Right now, though, he merely looked down to their joined hands, smiling as the glow continued to pulse, not ready to leave yet and he spoke softly into his mate's mind. "Kohe said 'he', you know." His green eyes rose up to meet her tangerine, just his expression alone telling Lyra he knew of her thoughts, the gold threads of his mind telling her he wanted the same.

"She said 'He's already here' when she spoke of the baby."

And Kohe was never wrong according to Tai.

---

Tai's words were not reaching their target, not in the least as Kohe was too deep in the time dream, too absorbed and the calm that her sister was sending was bouncing off not a wall or even Kohe's own emotions, but rather a power even Tai's own could not tame. It did not WANT Kohe waking and therefore, she would not.

And when Tai touched her, it was not wakefulness that the Demisan jolted into, but another state entirely as she stilled abruptly, looking up into her twin's violet eyes and her scarlet and sapphire one seemed to blend, one color bleeding into the other so rapidly that soon it was purple eyes that looked back at Tai.

The light came next, flashing and illuminating the room, engulfing them both until the very room was gone and darkness descended instead, a dizzying, sickening pressure coming over them before that too was gone.

--

Kohe took a deep breath as she came to and then promptly started to cough, turning over to her side to vomit, blood spurting from her nose rapidly, all combining to make a rather unpleasant situation. But the Demisan didn't seem overly surprised by it and spat into the dusty ground, coughing again and wiping - smearing - the blood from her nose with her arm.

Scarlet and sapphire eyes looked up then, assessing where she was calmly...and then feeling not so calm when she spotted Tai next to her.

For a moment, Kohe thought she'd traveled a day or two ahead, but then she looked more closely at her sister, her mind trained for details now, for inconsistencies, for signs to tell her what was going on when she abruptly found herself in a new place, whether in dreams or physically. And now she noted that Tai was wearing the same pajamas from that night. She still have that small cut she'd gained from tripping yesterday. Mostly, though, she noted that her twin was in a thin layer of dust, just like Kohe herself and she was on the ground, like Kohe.

They were not in a place her sister would ever be anyway.

It was a village, one of the outskirt towns that were being converted into Cereavan Cities - as they were now being called - but only in the infant stages of the rebuilding. There were scattered Cerebrae here and there and the same was true of Aavan. The buildings were half-finished in some places, done in others, scattered around and the streets were no better than dirt paths, some cobble-stoned rather hurriedly. The village was somewhat between the jungle and the Red Mountains, a perfect trading post once it was up and active.

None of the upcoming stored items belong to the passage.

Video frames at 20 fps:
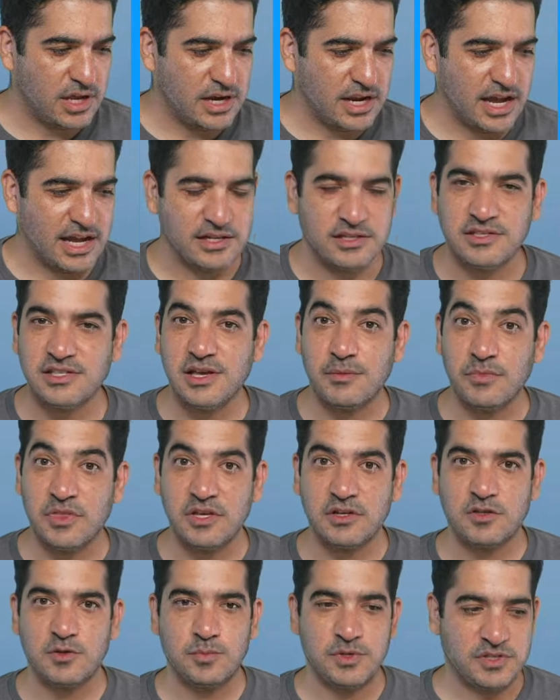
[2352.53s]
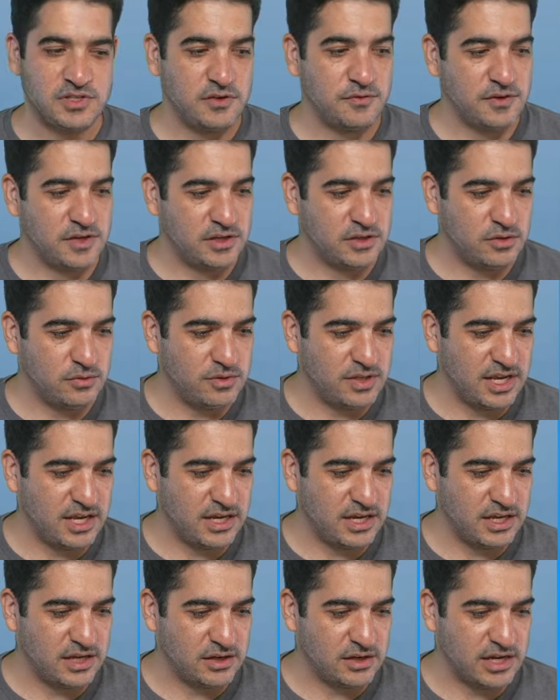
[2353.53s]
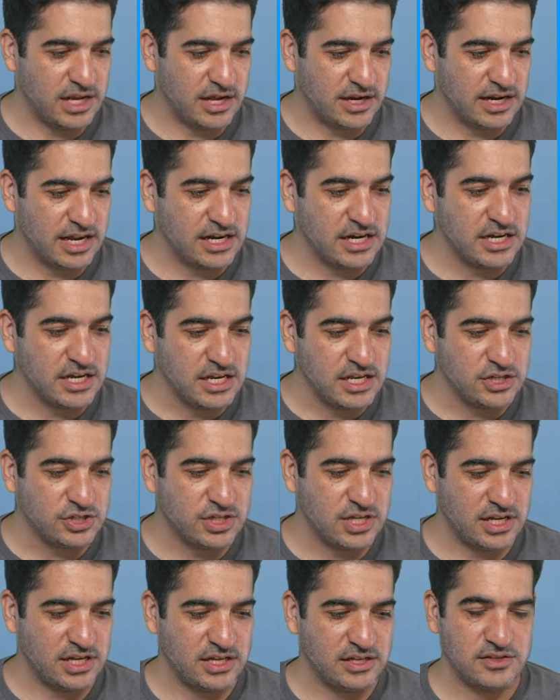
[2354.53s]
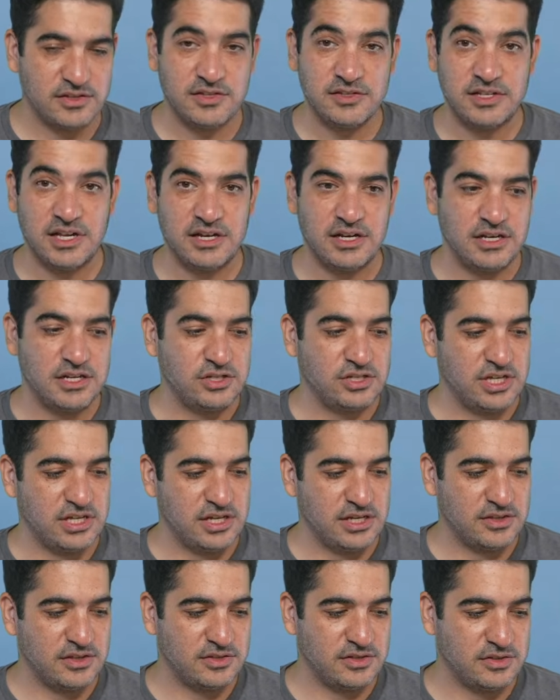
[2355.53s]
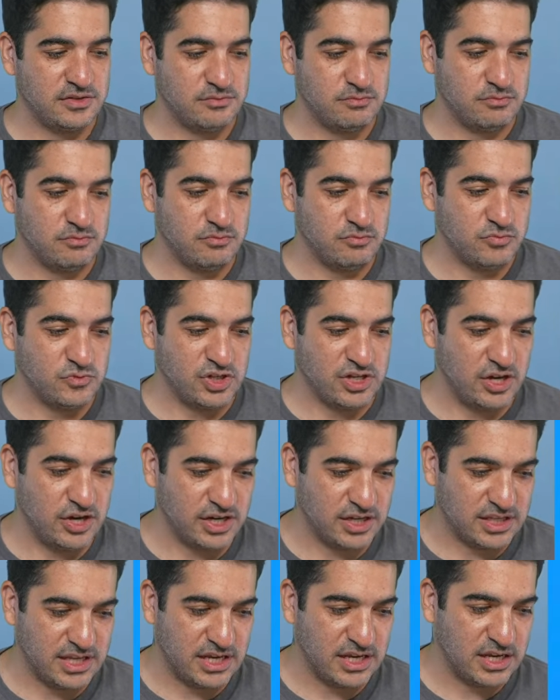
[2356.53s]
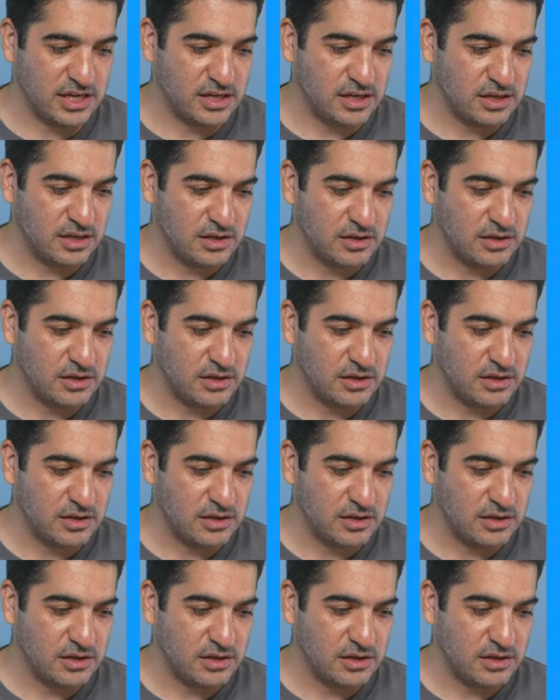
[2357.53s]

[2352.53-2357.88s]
not something specific to dating, not a niche dating, this is not a niche dating, this is generic dating.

Taking all that in rather quickly, Kohe moved toward her sister, crawling to her carefully and touching Tai's shoulder in worry. "Pejkia? Tai? Are you all right? Please...please be all right..." Her voice almost broke, scared that she'd harmed her sister, trying to figure out what had happened. She knew she was in a different 'when', but why was Tai here?

---

Beside Lyra, Rask stiffened and went still, his entire body in a flight or fight state as his green eyes narrowed to slits, flaring gold. It was a clear indication that something was happening to the twins and Lyra would know that after sixteen years. What she would not expect - what Rask had not expected - were the words that suddenly came out of his mind, filled with disbelief.

And fear...but also indecision.

"Kohe, she's gone again, but...but so is Tai."

And he didn't know what to make of that or whether to be panicked.
 
The news tickled in her mind, the mental version of the chuffs of hot air her blew at her in his larger form, and her smile broadened, still only half awake, and maybe not fully aware of what he was saying.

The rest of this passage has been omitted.